おそらく永久凍土から取り出された生物標本の中で最も人々の興味を引いたのはマンモスの死体だと思われます。その標本の多くは、数千年に渡って自然環境下で超低温保存されていたことにより、驚くほど保存状態が良かったのです。ヤクーツクで、私はマンモス博物館を訪ねました。それは2階建ての建物で、骨や牙や歯がたくさん展示されていました。そこに展示されているマンモスは15万年前のものと推測されています。当時、イベリア半島からベーリング海峡にかけては草原地帯が広がっていて、そこをマンモスが闊歩していたと思われます。
マンモスの絶滅は、更新世の終わり頃に当たる約1万2千年前に始まったと推定されています。その理由については長い間さまざまな議論があるものの良く分かっていませんでした。マンモスは人類によって滅ぼされた最初の種であるという主張をする学者がいて、それなりに支持されています。「マンモスには、人間以外には天敵がいなかったのです。」と、マンモス博物館の展示責任者であるセルゲイ・フェドロフは私に言いました。しかし、10月、国際的な研究者の一団が、この論争に決着をつけるべく、科学誌ネイチャーで研究論文を発表しました。研究チームは、古代の環境DNA(海や川・湖沼・土壌などの環境中に存在する生物由来のDNA)を分析して、急激な気温上昇によって氷河が解けてツンドラが浸水したことや、それによってマンモスの食料源が突然無くなってしまったことなどを突き止めていました。その論文には、「我々が調査した結果を積み上げると、マンモスが絶滅した時期と、草原ツンドラの植生が無くなってしまった時期が一致していることが示唆されます。」と書かれていました。
ヤクートは、世界で一番沢山マンモスが見つかっている場所です。一番最初に見つかったのは、1806年でした。ロシアの研究者が初めて発見したのですが、見つかったマンモスの死体は、更新世全般について多くのことを示唆していました。1971年に発見されたあるマンモスの内臓は非常に保存状態が良く、研究者が内容物を分析することが可能で、最後に何を食べたかを調べることが可能でした。フェドロフは2013年にヤクート北岸の先に浮かぶ島をマリー・リャホフスキーとマンモスの標本を求めて探検した際の話をしてくれました。凍ったマンモスの死骸を掘り起こしたところ、状態が良かったので、肉から血が滴ったそうです。その時、現地に同行していたイギリスの古生物学者は、その標本のことを「本当にジューシーで、まるで ステーキ肉のようだった。」と表現していました。

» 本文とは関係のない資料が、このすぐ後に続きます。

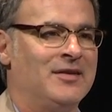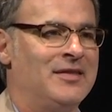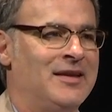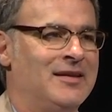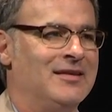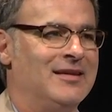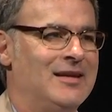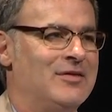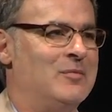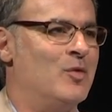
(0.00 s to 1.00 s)
And then
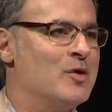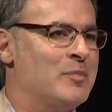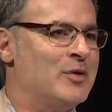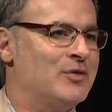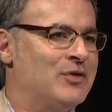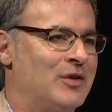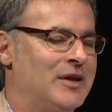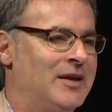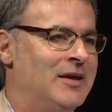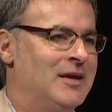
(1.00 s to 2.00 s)
even more
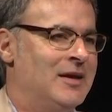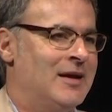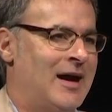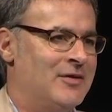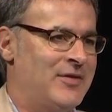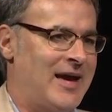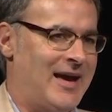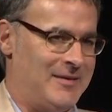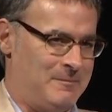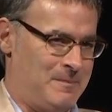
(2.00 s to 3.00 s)
personally, I've
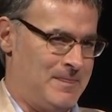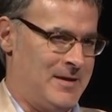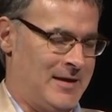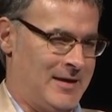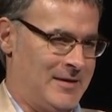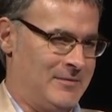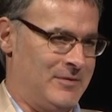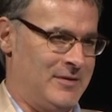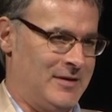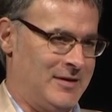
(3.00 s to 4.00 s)
had a
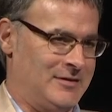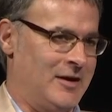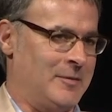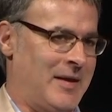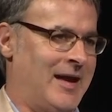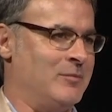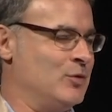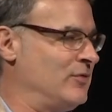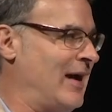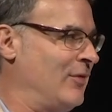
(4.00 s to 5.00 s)
young man
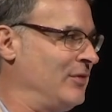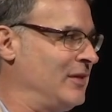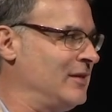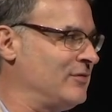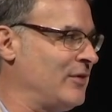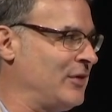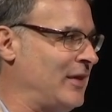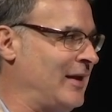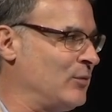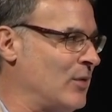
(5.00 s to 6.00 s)
move out and live on the
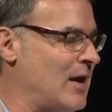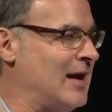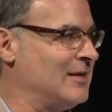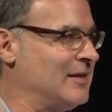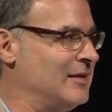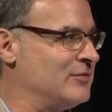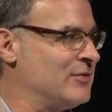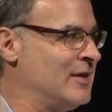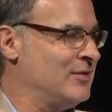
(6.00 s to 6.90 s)
land where I live.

4万年前のヘモグロビンが存在していたことは、遺伝子編集技術を使って生きたマンモスを再現することを夢見ている科学者たちにとっては、非常に刺激的なことでした。しかし、残念ながら、マリー・リャホフスキーが採取したマンモスの組織片からは、ゲノムを再構築するのに十分な量のDNAを得ることはできませんでした。ハーバード・メディカル・スクールの動物学者で著名な遺伝学者であるジョージ・チャーチは、マンモス研究に関するベンチャー企業を共同設立しました。チャーチは、DNAシーケンスや遺伝子編集に関して、世界でも先駆者でありトップクラスの実績を持つ研究者です。その企業では、絶滅したマンモスを復活させるプロジェクトが進められており、数年以内に復活させるマンモスの胎芽を作り出すことを目指しています。

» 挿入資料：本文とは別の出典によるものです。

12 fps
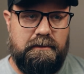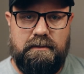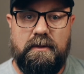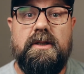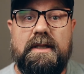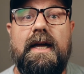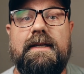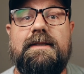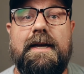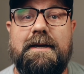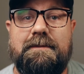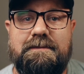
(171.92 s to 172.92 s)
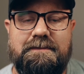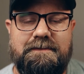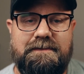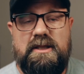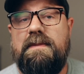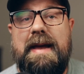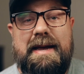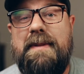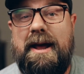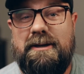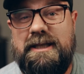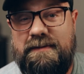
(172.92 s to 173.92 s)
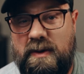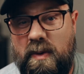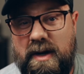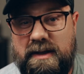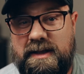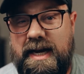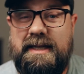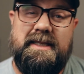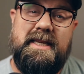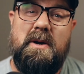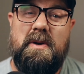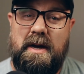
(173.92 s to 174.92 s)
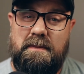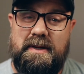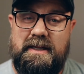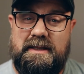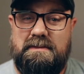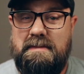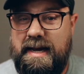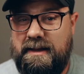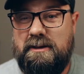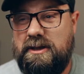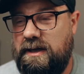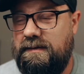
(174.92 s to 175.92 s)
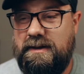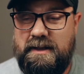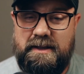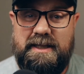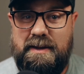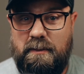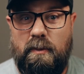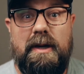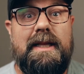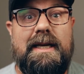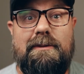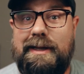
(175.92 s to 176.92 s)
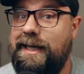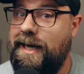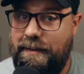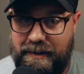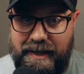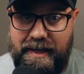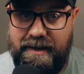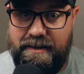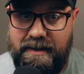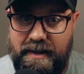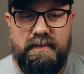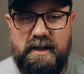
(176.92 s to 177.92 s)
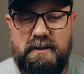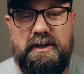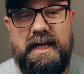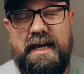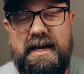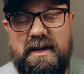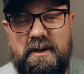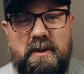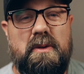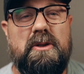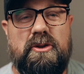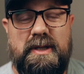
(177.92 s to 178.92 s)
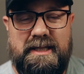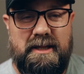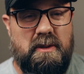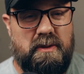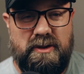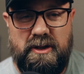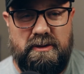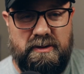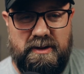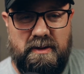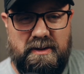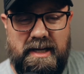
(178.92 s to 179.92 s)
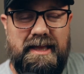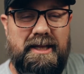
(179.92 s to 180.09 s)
There's a lot at stake. To make matters even worse, SEO companies make their services seem really complicated. You see, Google treats local search results a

フェドロフは私を巨大なウォークイン冷凍庫に連れていきました。そこには、金属製の棚に生肉や毛皮の塊が積み上げられていました。三日月状に曲がっている牙もありました。フェドロフの説明によれば、ヤクート近辺で掘り起こされたマンモスの死体は、華氏0度(摂氏マイナス17.8度)で保管されています。カチカチに凍らせて、将来何らかの研究に使われるまで保管されます。ウォークイン冷凍庫内に入ると、保管物が多くて隙間が少なく、超低温でした。私は、永久凍土に閉じ込められたマンモスのような気分になりました。私は、かつてマリー・リャホフスキーが所蔵していたマンモスの赤茶色の毛が生えた太い脚の部分を手に取ってみました。すると、フェドロフが言いました、「見てください、足の裏の肉が完全に残っていますよ。足の爪も残っていますね。」と。